Perspective: You get 600-1000 milliRem a year from existing on Planet Earth. A license for radioactive material (reactors included) requires the holder to prove that members of the general public DO
NOT receive more than 100 milliRem a year from actions of the licensee. (Medical X-ray is a spacial case and has other regs) The legal max exposure for trained nuclear workers is 5000 milliRem a calendar year. Most radiation workers receive 1000 milliRem a year due to occupational exposure. I've measured 250 milliRem for a chest X-Ray and 118 milliRem for a panoramic Dental X-Ray but that is a special case in the regs.

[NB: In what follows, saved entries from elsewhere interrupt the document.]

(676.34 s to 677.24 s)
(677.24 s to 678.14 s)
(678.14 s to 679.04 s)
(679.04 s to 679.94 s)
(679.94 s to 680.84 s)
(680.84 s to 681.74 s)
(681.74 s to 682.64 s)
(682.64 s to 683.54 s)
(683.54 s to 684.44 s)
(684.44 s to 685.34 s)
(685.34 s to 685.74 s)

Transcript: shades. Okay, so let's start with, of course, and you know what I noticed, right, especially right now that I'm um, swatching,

Based on a few readings I took myself and maximizing legal flight hour limitations on air crew; I came up with around 2500 milliRem a year if they are at cruising altitude 80% of the time they are working. Note: my personal readings maxed at 0.75 milliRem/hr (7.5 microSievert/hr) with an instrument calibrated for Cs-137 at about 20,000 feet cruising altitude. This is something I did when I was flying a lot back in the 90s long before flight crew and passenger radiation exposure was addressed in officialdom.

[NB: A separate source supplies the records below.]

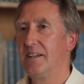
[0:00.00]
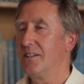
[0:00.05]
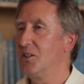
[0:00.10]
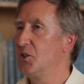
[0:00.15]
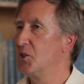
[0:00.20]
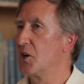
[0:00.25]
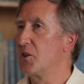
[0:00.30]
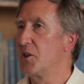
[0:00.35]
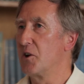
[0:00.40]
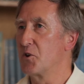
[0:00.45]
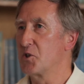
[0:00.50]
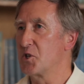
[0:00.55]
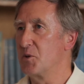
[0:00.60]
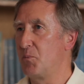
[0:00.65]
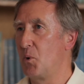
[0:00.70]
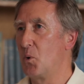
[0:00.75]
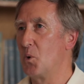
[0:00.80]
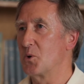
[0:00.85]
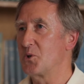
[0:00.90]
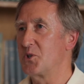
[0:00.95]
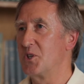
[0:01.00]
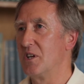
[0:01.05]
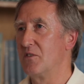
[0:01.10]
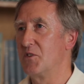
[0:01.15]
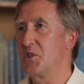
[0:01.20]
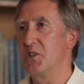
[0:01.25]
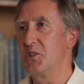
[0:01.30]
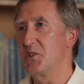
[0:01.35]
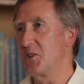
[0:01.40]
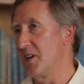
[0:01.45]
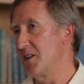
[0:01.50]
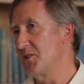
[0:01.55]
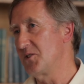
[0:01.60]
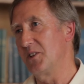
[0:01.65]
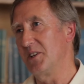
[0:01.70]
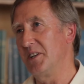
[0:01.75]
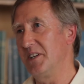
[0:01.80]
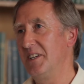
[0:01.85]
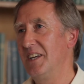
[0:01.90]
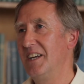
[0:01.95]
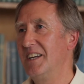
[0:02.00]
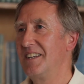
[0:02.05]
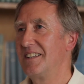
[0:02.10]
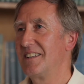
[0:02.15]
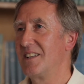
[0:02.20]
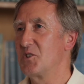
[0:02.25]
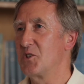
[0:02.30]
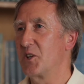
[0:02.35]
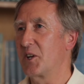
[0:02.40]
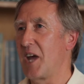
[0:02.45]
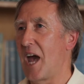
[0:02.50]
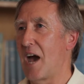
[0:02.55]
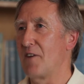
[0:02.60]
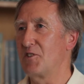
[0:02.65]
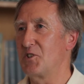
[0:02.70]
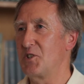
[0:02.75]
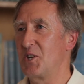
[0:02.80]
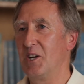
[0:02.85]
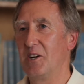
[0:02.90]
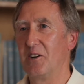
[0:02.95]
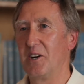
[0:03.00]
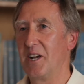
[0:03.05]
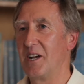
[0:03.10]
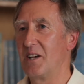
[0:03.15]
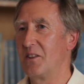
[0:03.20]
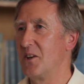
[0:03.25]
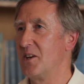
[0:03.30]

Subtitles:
You know, there are support services. There's the cafeteria.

Assuming my 3 readings would be in the same ballpark as a properly done study; it means that air crew gets a bit over twice what I get working around reactors but less than the threshold for documented increased cancer risk.
You can see the measurements that NASA measures and posts in order to estimate air crew exposure at: http://sol.spacenvironment.net/raps_ops/current_files/globeView.html
FAA website on in flight radiation exposure: https://www.faa.gov/data_research/research/med_humanfacs/aeromedical/radiobiology/reports/
If you want more detail and theory; use the search term "Health Physics".
The airplane crew really gets upset if you break out a dose rate meter at cruising altitude and turn on the audible indication. Especially since you can have a dose rate meter that is a smart phone accessory that is smaller than a pen. But, the headline on this is pure click bait.
An air flight at 30,000 feet will have a higher dose rate than standing right next to the primary shielding of a SHUT DOWN light water reactor as long as you are not within ten feet of coolant piping. This would be adjacent to the drywell of a BWR or at the bioshield around he core vessel of a PWR. At power, the dose rate would be a bit more than the dose rate at 30,000 feet.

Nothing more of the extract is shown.